## WORK INSTRUCTION
Transcribe all of the data exactly. Images stay out.

(Stored items)
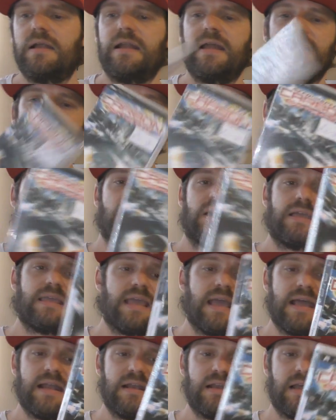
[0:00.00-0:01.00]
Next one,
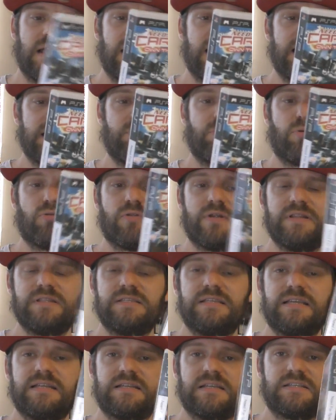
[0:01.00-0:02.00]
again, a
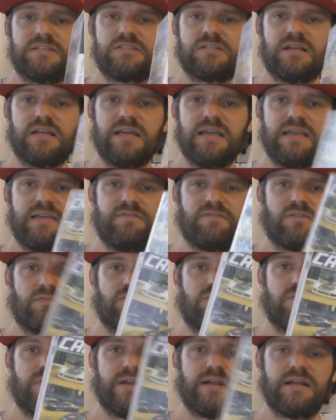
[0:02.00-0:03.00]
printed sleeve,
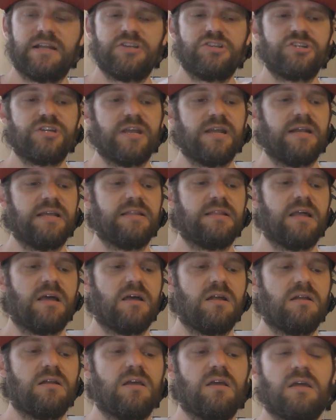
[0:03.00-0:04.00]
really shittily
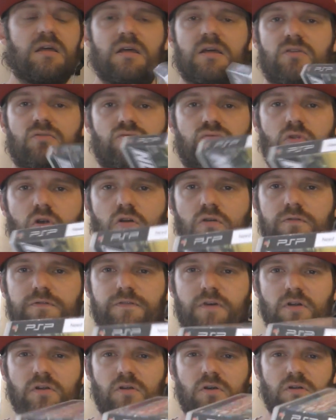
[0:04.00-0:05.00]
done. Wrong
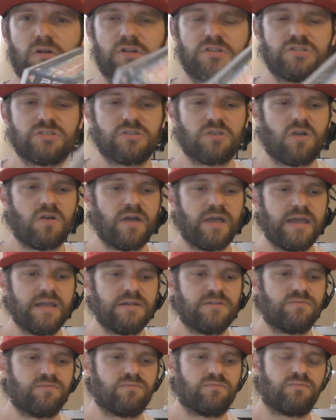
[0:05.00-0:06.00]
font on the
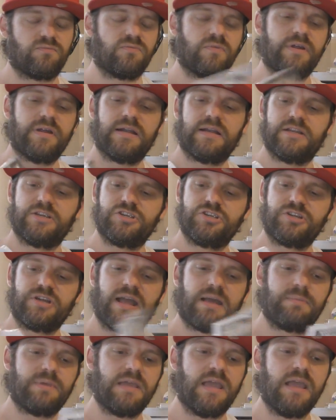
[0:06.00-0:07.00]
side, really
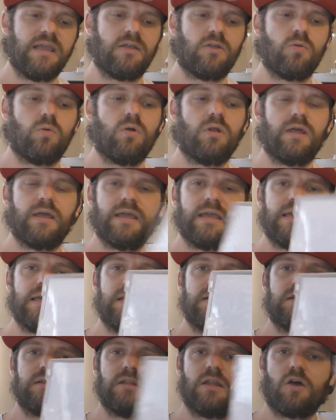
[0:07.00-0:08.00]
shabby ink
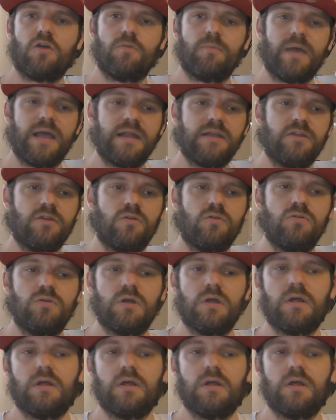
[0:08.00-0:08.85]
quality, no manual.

## RESULT OF THIS TASK
[0:00.00-0:01.00]
Next one,
[0:01.00-0:02.00]
again, a
[0:02.00-0:03.00]
printed sleeve,
[0:03.00-0:04.00]
really shittily
[0:04.00-0:05.00]
done. Wrong
[0:05.00-0:06.00]
font on the
[0:06.00-0:07.00]
side, really
[0:07.00-0:08.00]
shabby ink
[0:08.00-0:08.85]
quality, no manual.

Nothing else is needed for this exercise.